[What is being asked]
All of the data should be given again word for word, though the images are to be left out.

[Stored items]

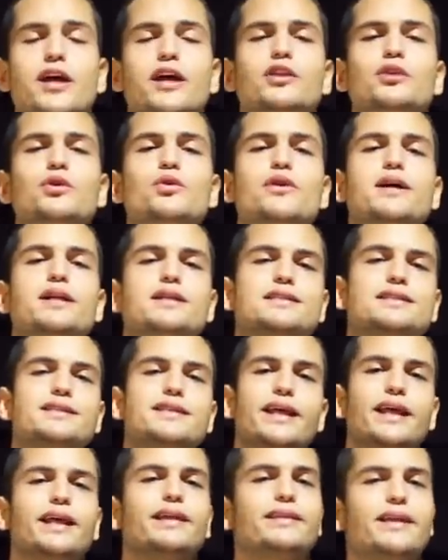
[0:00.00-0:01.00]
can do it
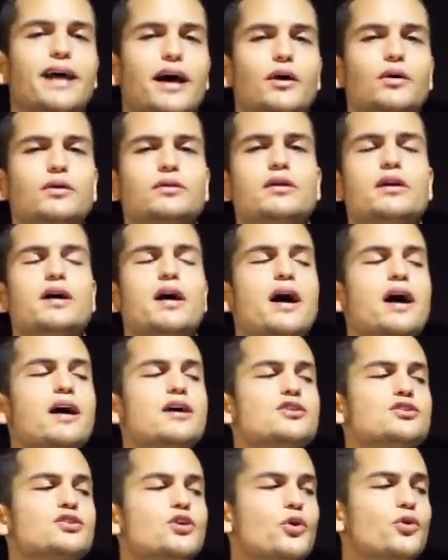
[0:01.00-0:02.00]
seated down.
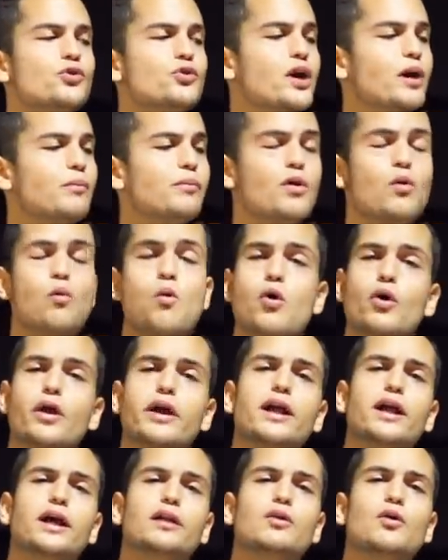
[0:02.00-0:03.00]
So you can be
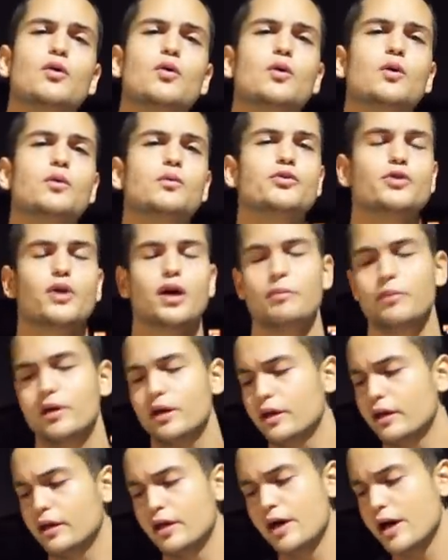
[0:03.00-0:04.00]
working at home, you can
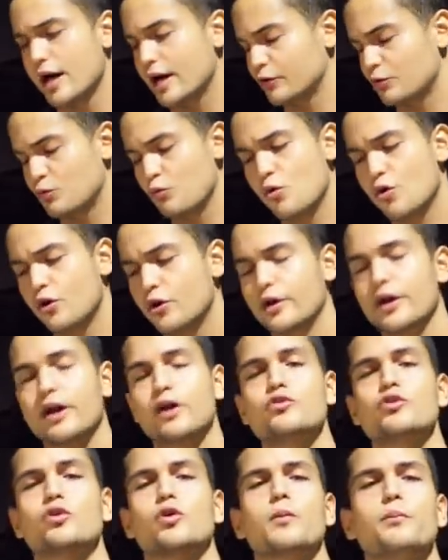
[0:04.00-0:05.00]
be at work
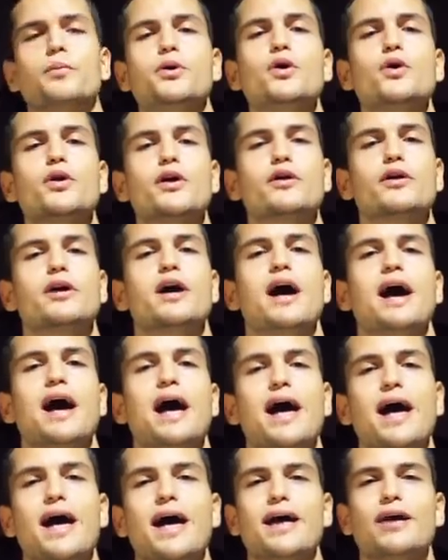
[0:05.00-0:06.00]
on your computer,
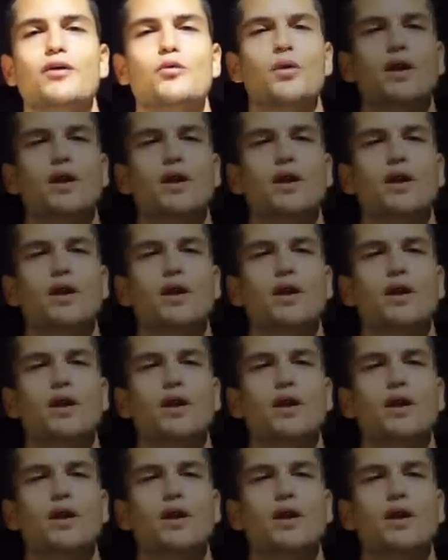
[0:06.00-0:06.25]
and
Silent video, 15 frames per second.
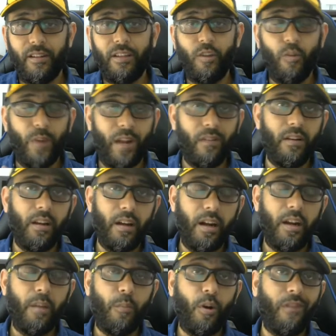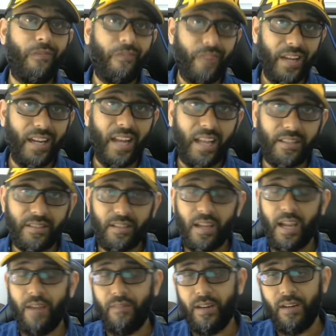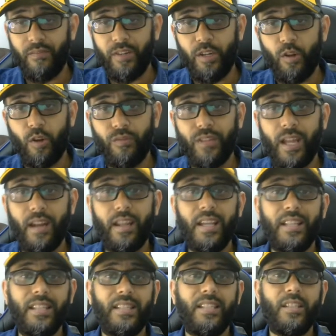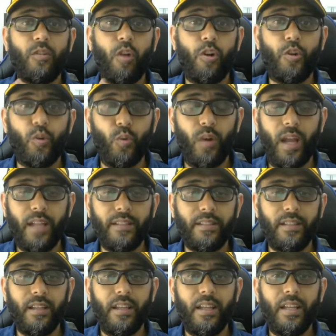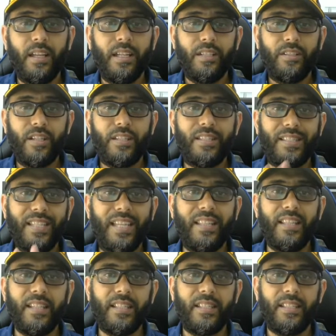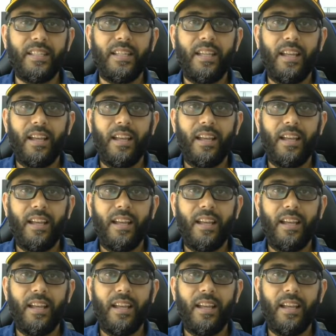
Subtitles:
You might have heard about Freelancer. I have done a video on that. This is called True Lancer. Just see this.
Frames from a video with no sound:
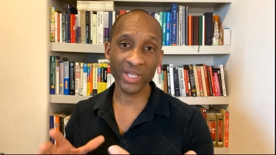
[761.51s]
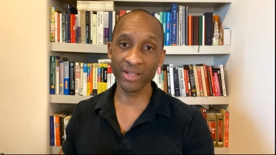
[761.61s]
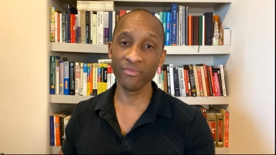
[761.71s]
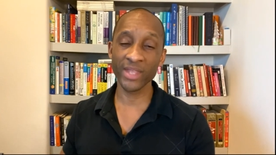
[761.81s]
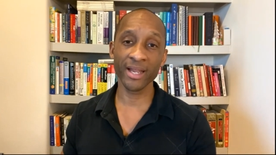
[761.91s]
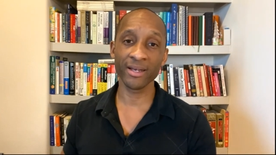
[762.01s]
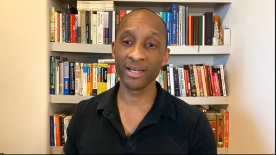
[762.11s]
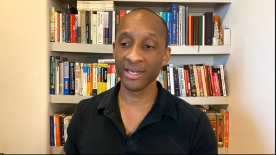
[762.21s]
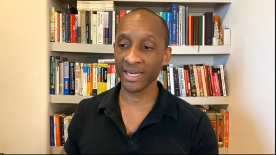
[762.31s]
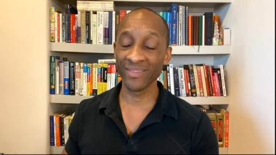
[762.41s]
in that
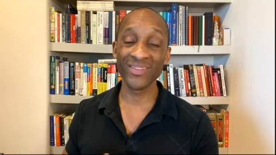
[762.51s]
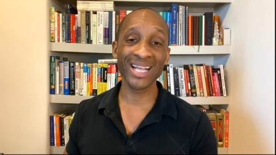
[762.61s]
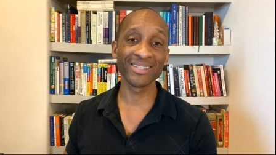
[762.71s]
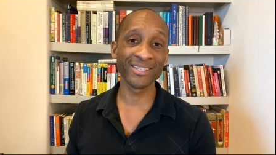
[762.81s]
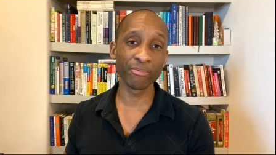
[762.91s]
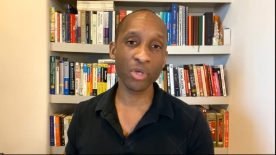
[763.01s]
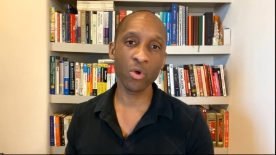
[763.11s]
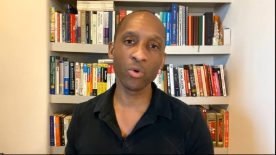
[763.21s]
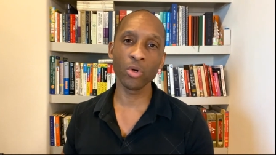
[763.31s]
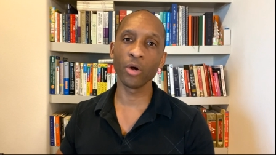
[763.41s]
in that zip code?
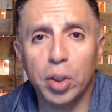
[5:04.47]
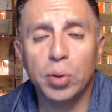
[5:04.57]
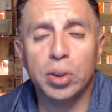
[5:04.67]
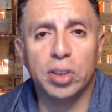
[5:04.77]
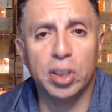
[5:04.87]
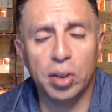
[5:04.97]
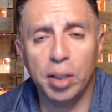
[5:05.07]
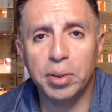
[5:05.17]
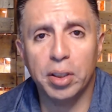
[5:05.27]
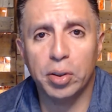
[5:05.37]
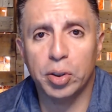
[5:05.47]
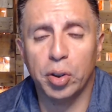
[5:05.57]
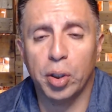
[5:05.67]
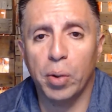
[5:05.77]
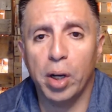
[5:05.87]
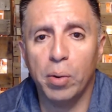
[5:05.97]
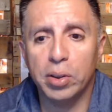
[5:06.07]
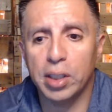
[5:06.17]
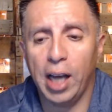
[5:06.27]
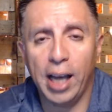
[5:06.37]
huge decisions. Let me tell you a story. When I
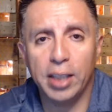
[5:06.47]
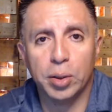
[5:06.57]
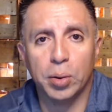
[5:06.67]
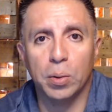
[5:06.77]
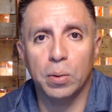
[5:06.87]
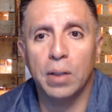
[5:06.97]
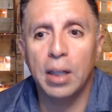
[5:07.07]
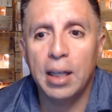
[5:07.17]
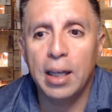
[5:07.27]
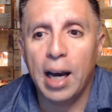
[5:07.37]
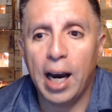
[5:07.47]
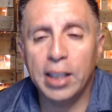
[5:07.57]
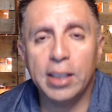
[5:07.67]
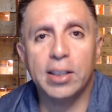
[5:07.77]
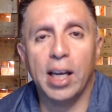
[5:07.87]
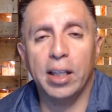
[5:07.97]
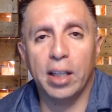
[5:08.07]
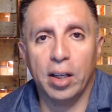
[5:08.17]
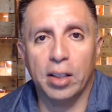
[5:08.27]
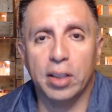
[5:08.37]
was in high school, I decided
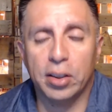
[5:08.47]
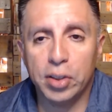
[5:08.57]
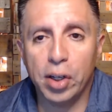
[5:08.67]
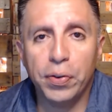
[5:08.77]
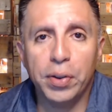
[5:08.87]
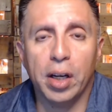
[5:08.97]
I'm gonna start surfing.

[Your response]
[0:00.00-0:01.00]
can do it
[0:01.00-0:02.00]
seated down.
[0:02.00-0:03.00]
So you can be
[0:03.00-0:04.00]
working at home, you can
[0:04.00-0:05.00]
be at work
[0:05.00-0:06.00]
on your computer,
[0:06.00-0:06.25]
and
Silent video, 15 frames per second.
Subtitles:
You might have heard about Freelancer. I have done a video on that. This is called True Lancer. Just see this.
Frames from a video with no sound:
[761.51s]
[761.61s]
[761.71s]
[761.81s]
[761.91s]
[762.01s]
[762.11s]
[762.21s]
[762.31s]
[762.41s]
in that
[762.51s]
[762.61s]
[762.71s]
[762.81s]
[762.91s]
[763.01s]
[763.11s]
[763.21s]
[763.31s]
[763.41s]
in that zip code?
[5:04.47]
[5:04.57]
[5:04.67]
[5:04.77]
[5:04.87]
[5:04.97]
[5:05.07]
[5:05.17]
[5:05.27]
[5:05.37]
[5:05.47]
[5:05.57]
[5:05.67]
[5:05.77]
[5:05.87]
[5:05.97]
[5:06.07]
[5:06.17]
[5:06.27]
[5:06.37]
huge decisions. Let me tell you a story. When I
[5:06.47]
[5:06.57]
[5:06.67]
[5:06.77]
[5:06.87]
[5:06.97]
[5:07.07]
[5:07.17]
[5:07.27]
[5:07.37]
[5:07.47]
[5:07.57]
[5:07.67]
[5:07.77]
[5:07.87]
[5:07.97]
[5:08.07]
[5:08.17]
[5:08.27]
[5:08.37]
was in high school, I decided
[5:08.47]
[5:08.57]
[5:08.67]
[5:08.77]
[5:08.87]
[5:08.97]
I'm gonna start surfing.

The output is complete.